Con una mano de obra dedicada casi exclusivamente a la extracción aurífera, no existe una producción local de alimentos, bebidas ni madera en los poblados creados por la explotación minera: al final, todo se trae del exterior, con precios inflados por la excesiva circulación de dinero y los elevados costos de transporte. Por consiguiente, la carne es hasta un 20% más cara que en las principales ciudades del país.

Los poblados atrapados en medio de la selva repiten un patrón observado en Brasil desde la época colonial: la dedicación completa de las fuerzas vivas a una economía de monocultivo.

 

Las cocineras representan la escasa presencia femenina. A diferencia de los garimpeiros, que reciben un porcentaje del oro extraído, estas trabajadoras reciben un salario de 20 gramos de oro al mes, que representan unos 5.000 reales (770 euros o 934 dólares), más del triple del salario medio en el norte y noreste del país.

Foto: Gustavo Basso

En las tiendas de comestibles y dormitorios de las currutelas, la electricidad sigue siendo producida por motores diésel, cuyo ruido solo logran cubrir los ventiladores, elementos indispensables para disipar el calor del Amazonas y de los bares.
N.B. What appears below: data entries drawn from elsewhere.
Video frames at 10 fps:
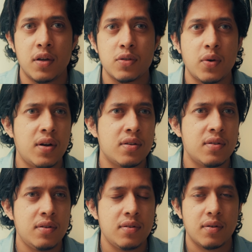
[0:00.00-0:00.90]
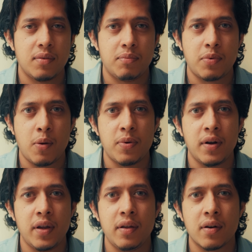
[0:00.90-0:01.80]
So it doesn't
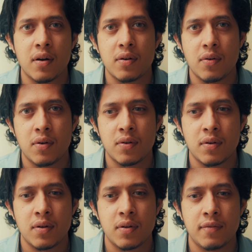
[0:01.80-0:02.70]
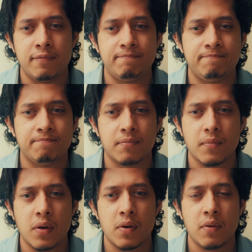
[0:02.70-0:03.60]
properly run on
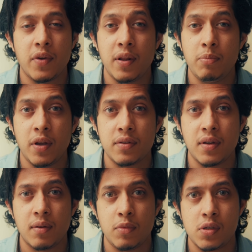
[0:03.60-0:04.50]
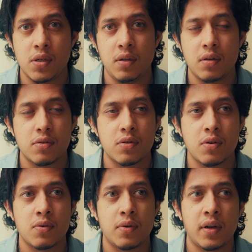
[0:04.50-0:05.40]
a very basic machine,
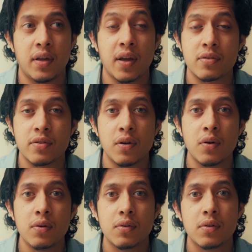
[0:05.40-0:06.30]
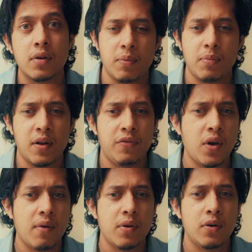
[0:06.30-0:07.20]
so it gets slow. But if you
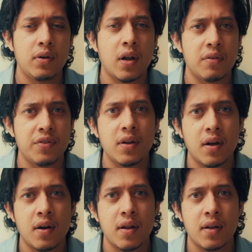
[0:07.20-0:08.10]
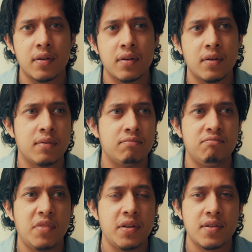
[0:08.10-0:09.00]
have a good graphic card and a
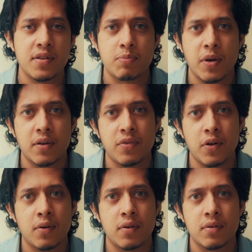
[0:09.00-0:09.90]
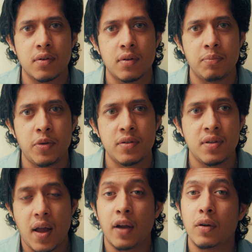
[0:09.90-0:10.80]
decent spec for your
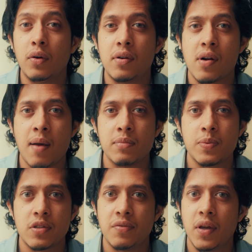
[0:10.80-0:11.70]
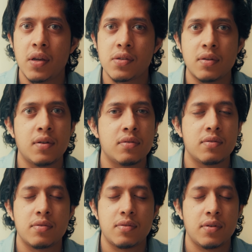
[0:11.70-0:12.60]
PC and good RAM specification,
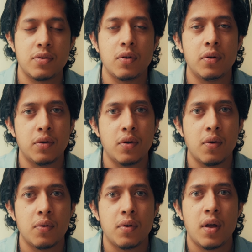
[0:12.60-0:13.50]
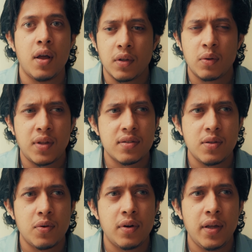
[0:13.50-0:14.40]
it's good to go. Now that's
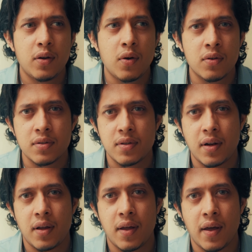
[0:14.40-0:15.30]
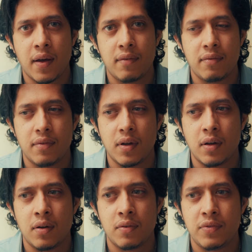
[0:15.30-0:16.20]
the only cons that I have
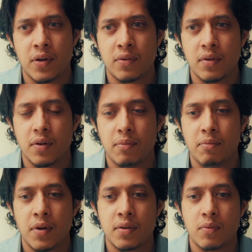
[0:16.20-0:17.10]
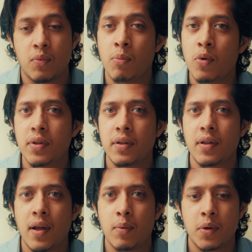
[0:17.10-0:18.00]
found. But one more thing
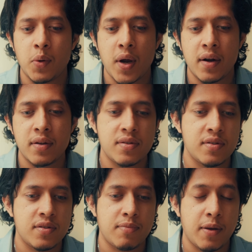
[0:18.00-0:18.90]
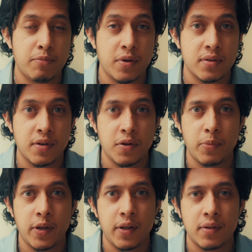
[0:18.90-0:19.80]
that I want to add is, this is my personal
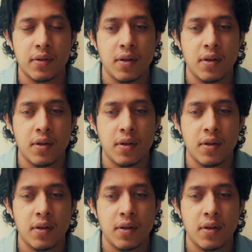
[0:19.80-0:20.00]
opinion.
Abiertos de lunes a domingo, los bares sirven una cerveza carísima, mientras que las niñas que vienen de otras regiones venden su cuerpo por unos gramos de oro de los obtenidos por los hombres después de una jornada de trabajo.

Testigo de este escenario intemporal durante 15 años, Edson Souza es categórico: “Solo quiero que mis hijos estudien y tengan un buen trabajo para que no se conviertan en buscadores de oro, es malo vivir en este riesgo permanente y con este durísimo trabajo”.

Este artículo ha sido traducido del francés.